_WORK TASK_
Leaving the images out, output each entry below exactly.

_SUPPLIED INFORMATION_
--*--

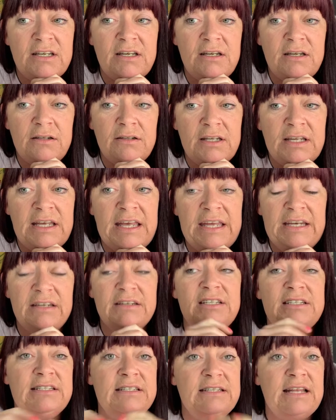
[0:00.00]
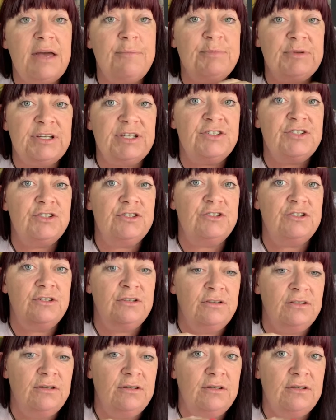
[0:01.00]
part of lockdown before I really
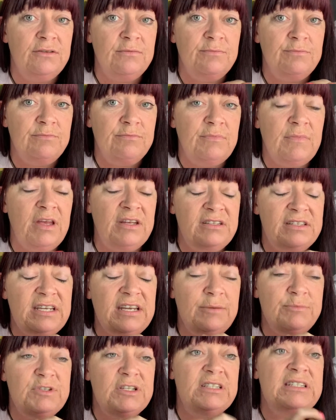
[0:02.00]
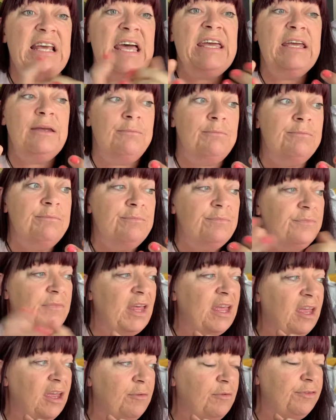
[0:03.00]
noticed a few extra customers and
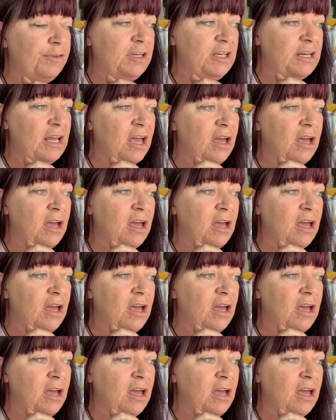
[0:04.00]
stuff.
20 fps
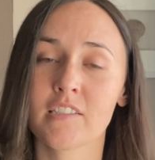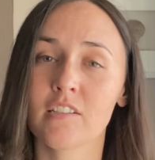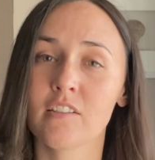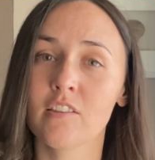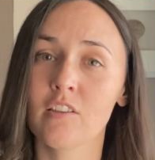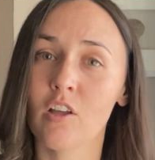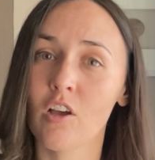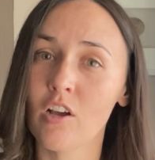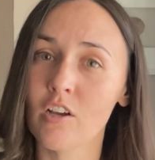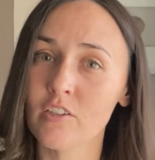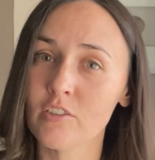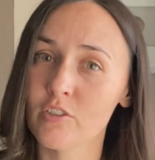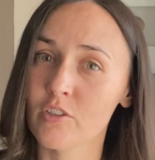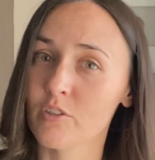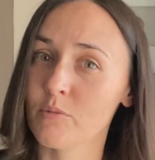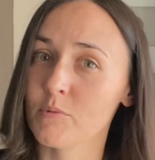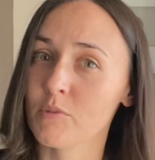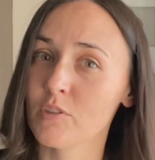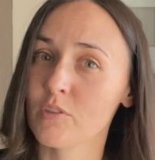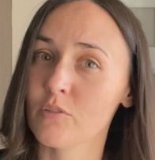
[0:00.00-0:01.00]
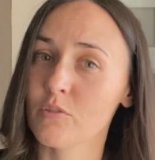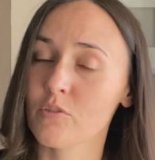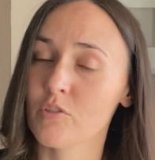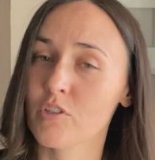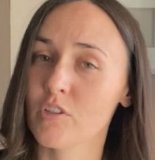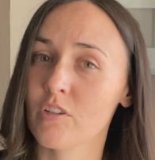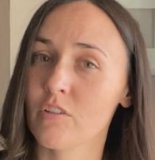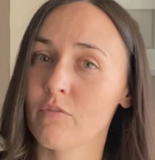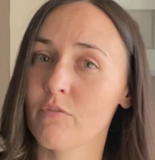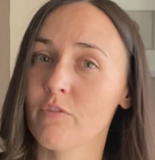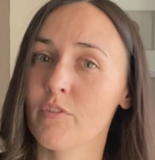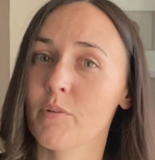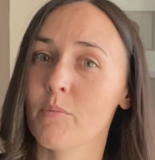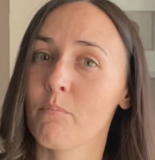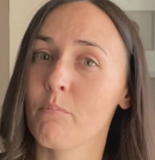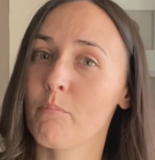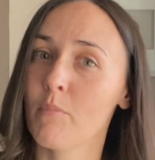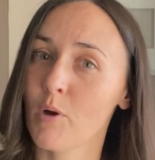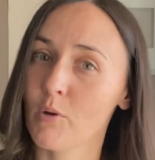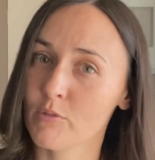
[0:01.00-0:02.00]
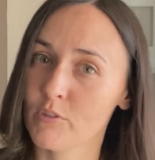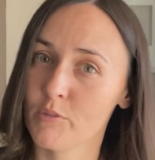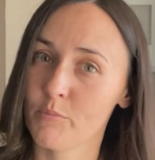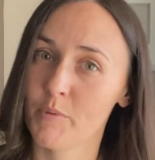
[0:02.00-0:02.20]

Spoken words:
a long-term solution for most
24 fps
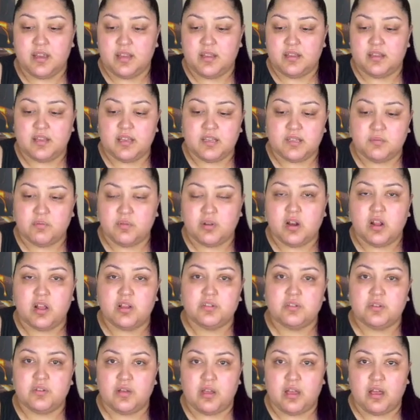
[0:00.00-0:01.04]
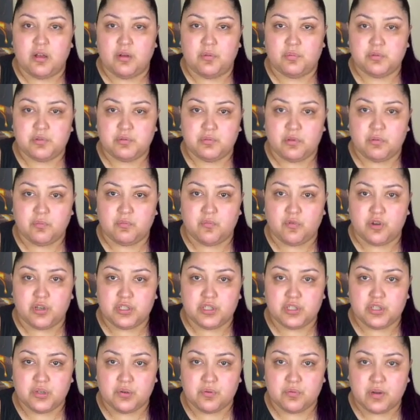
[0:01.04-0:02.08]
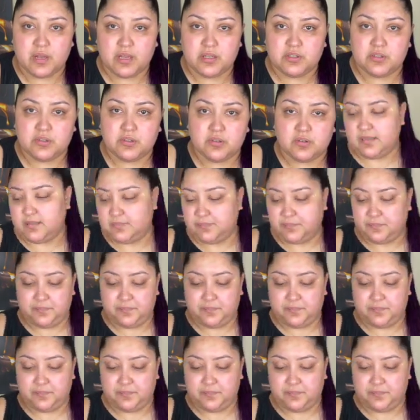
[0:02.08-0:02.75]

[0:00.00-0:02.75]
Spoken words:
This one also helps with moisturizer.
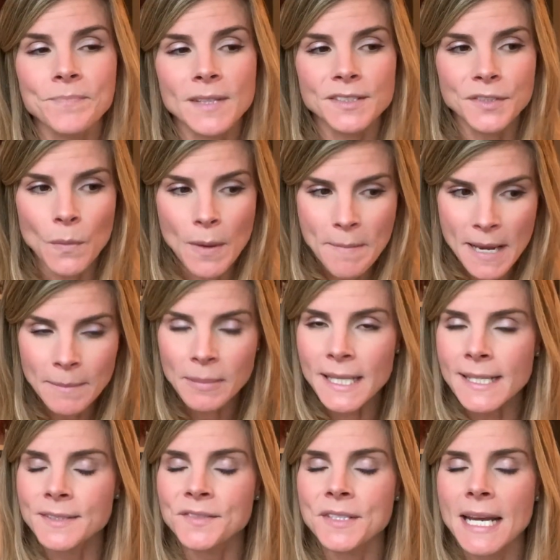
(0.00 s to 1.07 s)
So we made
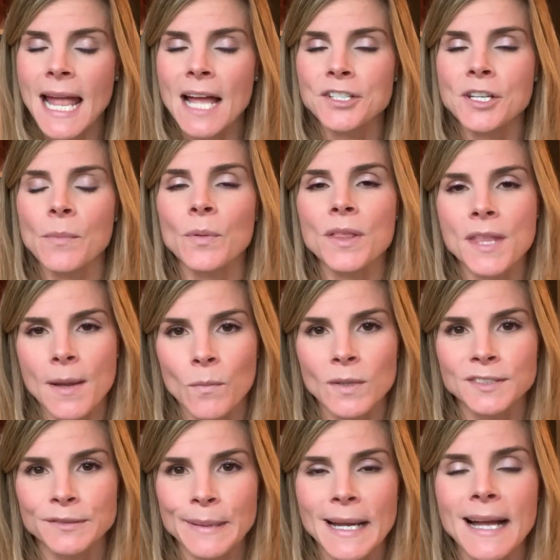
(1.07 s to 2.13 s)
plans to catch up with him
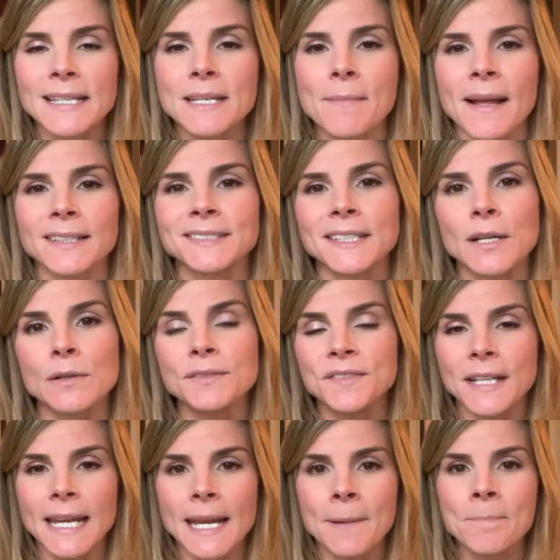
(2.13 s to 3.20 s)
once we got to Mexico
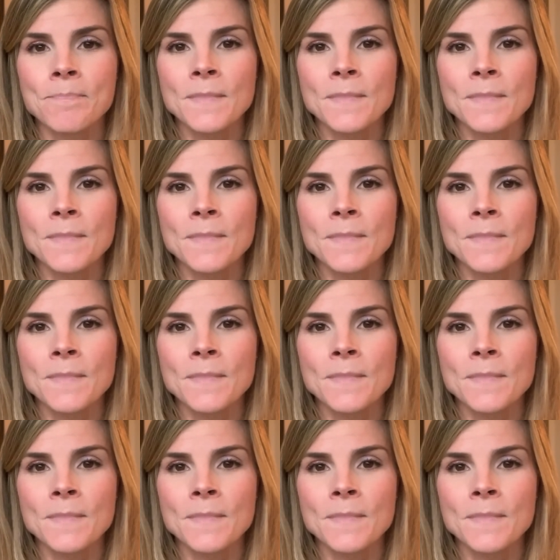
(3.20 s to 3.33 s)
City.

--*--

_WRITTEN RESPONSE_
[0:00.00]
[0:01.00]
part of lockdown before I really
[0:02.00]
[0:03.00]
noticed a few extra customers and
[0:04.00]
stuff.
20 fps
[0:00.00-0:01.00]
[0:01.00-0:02.00]
[0:02.00-0:02.20]

Spoken words:
a long-term solution for most
24 fps
[0:00.00-0:01.04]
[0:01.04-0:02.08]
[0:02.08-0:02.75]

[0:00.00-0:02.75]
Spoken words:
This one also helps with moisturizer.
(0.00 s to 1.07 s)
So we made
(1.07 s to 2.13 s)
plans to catch up with him
(2.13 s to 3.20 s)
once we got to Mexico
(3.20 s to 3.33 s)
City.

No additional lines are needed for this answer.